Au vu des deux idées précédentes, et compte tenu de l'évolution des usages, il serait pertinent d'étendre la compétence de l'Autorité de régulation de la communication audiovisuelle et numérique (Arcom) aux sites internet des chaînes de télévision et à leurs publications sur les réseaux sociaux numériques. Du fait de l'importance des attributions de l'Arcom, cela pose bien entendu la question des moyens qui lui sont accordés. Comme l'a suggéré Laurence Calandri, une collègue juriste, cela pourrait peut-être passer par la perception d'un pourcentage des sanctions prononcées. Il faut aussi que l'Arcom continue à développer les relations avec la recherche, avec des projets qui permettent d'établir des liens plus réguliers avec les laboratoires existants.
La troisième idée, c'est l'attention portée aux programmes destinés à la jeunesse – qui est peu présente dans les questions que vous m'avez adressées, mais qui me paraît extrêmement importante.
France Télévisions a enfin relancé un programme d'information pour les jeunes, ce que la BBC fait sans interruption depuis quarante ans.

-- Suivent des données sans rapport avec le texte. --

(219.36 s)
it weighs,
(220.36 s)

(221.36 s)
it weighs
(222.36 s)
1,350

Et les développements de France Télévisions lui permettent de conserver le lien avec les jeunes, notamment grâce à France.tv Slash, aux innovations en matière d'écriture de fictions mais aussi de documentaires – je pense notamment à la chaîne DataGueule. La diversité et la qualité des programmes pour la jeunesse demeurent un enjeu très important, qu'il ne faudrait pas oublier sous prétexte qu'il y a Netflix et d'autres offres. Encore une fois, la télévision a un rôle central et c'est sur elle que la régulation peut être la plus efficace.
Quatrième idée, extrêmement importante pour penser la régulation de la télévision : la défiance des publics vis-à-vis des médias.

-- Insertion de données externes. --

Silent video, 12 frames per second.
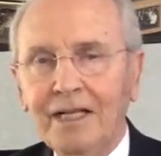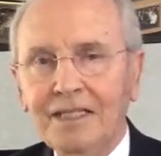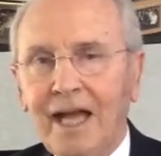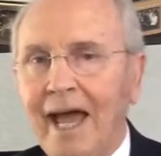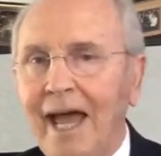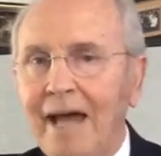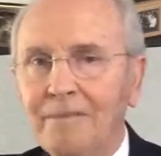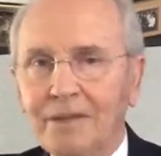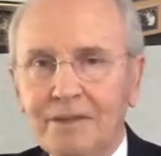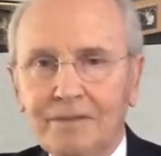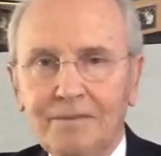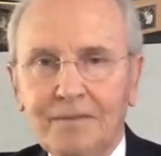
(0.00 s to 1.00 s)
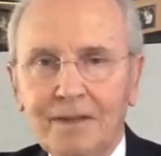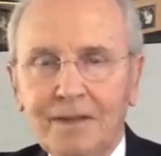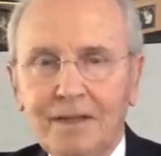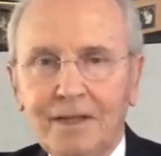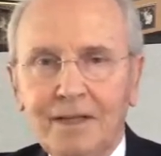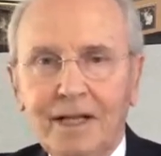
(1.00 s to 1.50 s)
It's a habit.
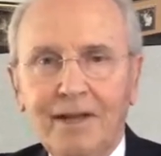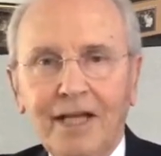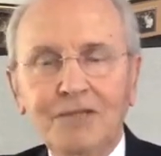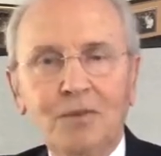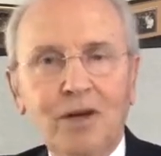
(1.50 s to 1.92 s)
And that's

Même si je vous ai dit que la télévision était considérée comme la source la plus fiable, le niveau de méfiance des Français vis-à-vis de leurs médias est extrêmement élevé. On ne prête pas assez attention à la diversité des experts et des intervenants à la télévision. Aussi bien mes étudiants que les nombreux jeunes de milieux sociaux très différents que je rencontre à l'occasion des entretiens organisés chaque année disent qu'ils ont l'impression que la télévision ne s'adresse qu'aux personnes plus âgées – avec d'ailleurs une représentation de l'âge qui pose problème, puisque le baromètre de la diversité publié par l'Arcom montre que les femmes de plus de 50 ans sont extrêmement peu présentes à la télévision.
Les observations réalisées au cours de ces entretiens recoupent celles qui figurent dans le rapport du projet PIL financé par l'ANR que j'ai mentionné précédemment. Plus de 50 % des Français considèrent que la télévision est centrée sur le monde urbain. Le baromètre de la diversité montre que les banlieues n'apparaissent que dans 4 % des programmes – et il faudrait voir à quelles occasions. Il y a un problème de représentation de la banlieue et des publics populaire, ainsi qu'un problème majeur de représentation de la diversité de la France – cette dernière ne pouvant pas être réduite à Paris intra-muros.